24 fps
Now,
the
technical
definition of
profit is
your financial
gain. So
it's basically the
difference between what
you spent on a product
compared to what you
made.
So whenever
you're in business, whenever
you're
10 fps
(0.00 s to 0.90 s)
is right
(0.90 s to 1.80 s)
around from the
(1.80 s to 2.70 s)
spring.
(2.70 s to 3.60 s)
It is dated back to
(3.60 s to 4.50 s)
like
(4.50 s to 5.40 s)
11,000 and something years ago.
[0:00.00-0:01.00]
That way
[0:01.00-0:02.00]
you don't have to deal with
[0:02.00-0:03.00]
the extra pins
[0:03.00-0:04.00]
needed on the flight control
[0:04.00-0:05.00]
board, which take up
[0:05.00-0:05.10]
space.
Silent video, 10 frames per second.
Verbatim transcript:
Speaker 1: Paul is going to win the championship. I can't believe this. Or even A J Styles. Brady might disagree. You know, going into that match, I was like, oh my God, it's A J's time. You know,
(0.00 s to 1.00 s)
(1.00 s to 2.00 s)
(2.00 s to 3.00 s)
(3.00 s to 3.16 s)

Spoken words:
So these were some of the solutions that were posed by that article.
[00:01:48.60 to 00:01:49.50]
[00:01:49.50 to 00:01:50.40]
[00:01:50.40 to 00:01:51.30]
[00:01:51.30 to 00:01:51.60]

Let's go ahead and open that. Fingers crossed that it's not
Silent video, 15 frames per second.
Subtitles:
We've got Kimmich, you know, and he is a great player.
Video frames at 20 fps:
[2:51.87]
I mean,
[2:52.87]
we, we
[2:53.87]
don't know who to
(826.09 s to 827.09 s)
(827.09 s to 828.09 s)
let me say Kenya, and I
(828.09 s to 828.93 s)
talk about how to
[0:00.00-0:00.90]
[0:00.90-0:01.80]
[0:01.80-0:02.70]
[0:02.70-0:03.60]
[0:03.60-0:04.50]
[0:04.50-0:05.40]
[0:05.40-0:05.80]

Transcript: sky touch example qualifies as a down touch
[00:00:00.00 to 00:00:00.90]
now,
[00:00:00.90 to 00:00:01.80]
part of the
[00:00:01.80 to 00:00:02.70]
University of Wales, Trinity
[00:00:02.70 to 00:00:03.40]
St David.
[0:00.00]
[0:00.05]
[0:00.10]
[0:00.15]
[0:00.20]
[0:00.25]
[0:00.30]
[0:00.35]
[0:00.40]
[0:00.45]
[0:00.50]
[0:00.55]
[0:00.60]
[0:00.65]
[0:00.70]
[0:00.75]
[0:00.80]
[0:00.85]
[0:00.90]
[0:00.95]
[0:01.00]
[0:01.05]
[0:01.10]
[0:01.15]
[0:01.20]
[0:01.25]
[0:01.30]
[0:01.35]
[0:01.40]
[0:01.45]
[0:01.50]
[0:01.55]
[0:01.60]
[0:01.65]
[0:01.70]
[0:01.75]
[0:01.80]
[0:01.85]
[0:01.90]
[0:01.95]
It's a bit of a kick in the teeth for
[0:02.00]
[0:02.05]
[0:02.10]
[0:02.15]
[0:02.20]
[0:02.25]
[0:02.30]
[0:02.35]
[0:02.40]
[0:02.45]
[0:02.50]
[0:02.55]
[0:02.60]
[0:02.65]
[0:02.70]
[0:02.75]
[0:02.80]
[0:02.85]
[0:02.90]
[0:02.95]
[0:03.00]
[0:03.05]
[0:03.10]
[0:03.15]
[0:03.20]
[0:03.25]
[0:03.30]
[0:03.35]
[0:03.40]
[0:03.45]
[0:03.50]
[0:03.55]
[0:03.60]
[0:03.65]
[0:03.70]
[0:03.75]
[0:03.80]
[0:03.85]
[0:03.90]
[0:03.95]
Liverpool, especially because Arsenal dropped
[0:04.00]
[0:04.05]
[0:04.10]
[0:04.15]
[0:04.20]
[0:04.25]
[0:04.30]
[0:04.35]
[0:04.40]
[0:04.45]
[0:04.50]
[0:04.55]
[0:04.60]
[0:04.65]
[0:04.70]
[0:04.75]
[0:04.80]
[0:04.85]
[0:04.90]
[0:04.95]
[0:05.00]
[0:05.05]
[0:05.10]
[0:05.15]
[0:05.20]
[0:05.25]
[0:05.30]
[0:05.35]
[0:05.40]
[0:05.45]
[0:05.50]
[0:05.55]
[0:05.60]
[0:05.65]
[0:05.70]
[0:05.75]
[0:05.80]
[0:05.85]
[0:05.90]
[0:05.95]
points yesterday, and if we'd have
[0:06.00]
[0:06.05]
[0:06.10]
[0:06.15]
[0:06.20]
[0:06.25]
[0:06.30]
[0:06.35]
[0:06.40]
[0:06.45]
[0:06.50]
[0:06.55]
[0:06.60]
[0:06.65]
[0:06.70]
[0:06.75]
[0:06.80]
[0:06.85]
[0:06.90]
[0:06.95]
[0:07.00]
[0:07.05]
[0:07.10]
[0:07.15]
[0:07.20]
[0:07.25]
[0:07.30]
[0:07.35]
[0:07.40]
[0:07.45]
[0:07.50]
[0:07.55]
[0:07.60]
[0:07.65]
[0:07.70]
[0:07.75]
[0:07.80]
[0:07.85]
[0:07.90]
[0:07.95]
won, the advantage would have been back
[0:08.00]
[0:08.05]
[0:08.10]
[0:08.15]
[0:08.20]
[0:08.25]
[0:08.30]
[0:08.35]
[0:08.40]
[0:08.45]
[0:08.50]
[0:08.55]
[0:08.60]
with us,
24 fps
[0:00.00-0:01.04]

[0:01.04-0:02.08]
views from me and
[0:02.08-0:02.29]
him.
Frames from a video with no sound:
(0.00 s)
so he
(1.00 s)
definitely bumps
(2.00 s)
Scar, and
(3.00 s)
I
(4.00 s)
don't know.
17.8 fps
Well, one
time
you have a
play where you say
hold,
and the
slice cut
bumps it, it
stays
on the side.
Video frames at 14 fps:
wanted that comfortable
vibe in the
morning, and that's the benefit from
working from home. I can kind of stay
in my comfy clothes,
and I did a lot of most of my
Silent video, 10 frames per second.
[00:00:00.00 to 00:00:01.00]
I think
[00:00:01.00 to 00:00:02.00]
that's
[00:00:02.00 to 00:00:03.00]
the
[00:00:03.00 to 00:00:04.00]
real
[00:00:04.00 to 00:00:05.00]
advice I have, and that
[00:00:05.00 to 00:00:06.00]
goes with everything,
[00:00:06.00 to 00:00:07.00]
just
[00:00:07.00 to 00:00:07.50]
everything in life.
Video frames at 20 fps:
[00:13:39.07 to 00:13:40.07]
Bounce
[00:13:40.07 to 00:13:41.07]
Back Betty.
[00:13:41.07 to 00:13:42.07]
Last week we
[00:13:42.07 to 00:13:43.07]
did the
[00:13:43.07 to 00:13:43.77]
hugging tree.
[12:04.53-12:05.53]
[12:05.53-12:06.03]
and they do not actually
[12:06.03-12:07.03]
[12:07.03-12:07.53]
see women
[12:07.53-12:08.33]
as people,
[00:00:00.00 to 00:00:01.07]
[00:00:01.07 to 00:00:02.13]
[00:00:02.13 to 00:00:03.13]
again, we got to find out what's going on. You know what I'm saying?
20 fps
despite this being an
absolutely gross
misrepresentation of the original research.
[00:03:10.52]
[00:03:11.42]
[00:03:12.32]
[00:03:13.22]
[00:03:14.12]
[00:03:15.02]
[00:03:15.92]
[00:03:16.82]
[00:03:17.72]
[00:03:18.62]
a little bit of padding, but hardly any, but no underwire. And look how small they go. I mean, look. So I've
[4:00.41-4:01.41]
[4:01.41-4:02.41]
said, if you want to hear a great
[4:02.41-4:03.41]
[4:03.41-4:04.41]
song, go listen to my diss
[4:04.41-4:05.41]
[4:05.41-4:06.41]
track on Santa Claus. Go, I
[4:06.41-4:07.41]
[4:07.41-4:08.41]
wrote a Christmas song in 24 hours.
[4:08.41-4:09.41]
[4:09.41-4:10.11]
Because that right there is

+++

(TRY IT): Up to and including the line with "Transcript: sky touch", write out the records above exactly, starting from their first line.

(ANSWER SPACE):
24 fps
Now,
the
technical
definition of
profit is
your financial
gain. So
it's basically the
difference between what
you spent on a product
compared to what you
made.
So whenever
you're in business, whenever
you're
10 fps
(0.00 s to 0.90 s)
is right
(0.90 s to 1.80 s)
around from the
(1.80 s to 2.70 s)
spring.
(2.70 s to 3.60 s)
It is dated back to
(3.60 s to 4.50 s)
like
(4.50 s to 5.40 s)
11,000 and something years ago.
[0:00.00-0:01.00]
That way
[0:01.00-0:02.00]
you don't have to deal with
[0:02.00-0:03.00]
the extra pins
[0:03.00-0:04.00]
needed on the flight control
[0:04.00-0:05.00]
board, which take up
[0:05.00-0:05.10]
space.
Silent video, 10 frames per second.
Verbatim transcript:
Speaker 1: Paul is going to win the championship. I can't believe this. Or even A J Styles. Brady might disagree. You know, going into that match, I was like, oh my God, it's A J's time. You know,
(0.00 s to 1.00 s)
(1.00 s to 2.00 s)
(2.00 s to 3.00 s)
(3.00 s to 3.16 s)

Spoken words:
So these were some of the solutions that were posed by that article.
[00:01:48.60 to 00:01:49.50]
[00:01:49.50 to 00:01:50.40]
[00:01:50.40 to 00:01:51.30]
[00:01:51.30 to 00:01:51.60]

Let's go ahead and open that. Fingers crossed that it's not
Silent video, 15 frames per second.
Subtitles:
We've got Kimmich, you know, and he is a great player.
Video frames at 20 fps:
[2:51.87]
I mean,
[2:52.87]
we, we
[2:53.87]
don't know who to
(826.09 s to 827.09 s)
(827.09 s to 828.09 s)
let me say Kenya, and I
(828.09 s to 828.93 s)
talk about how to
[0:00.00-0:00.90]
[0:00.90-0:01.80]
[0:01.80-0:02.70]
[0:02.70-0:03.60]
[0:03.60-0:04.50]
[0:04.50-0:05.40]
[0:05.40-0:05.80]

Transcript: sky touch example qualifies as a down touch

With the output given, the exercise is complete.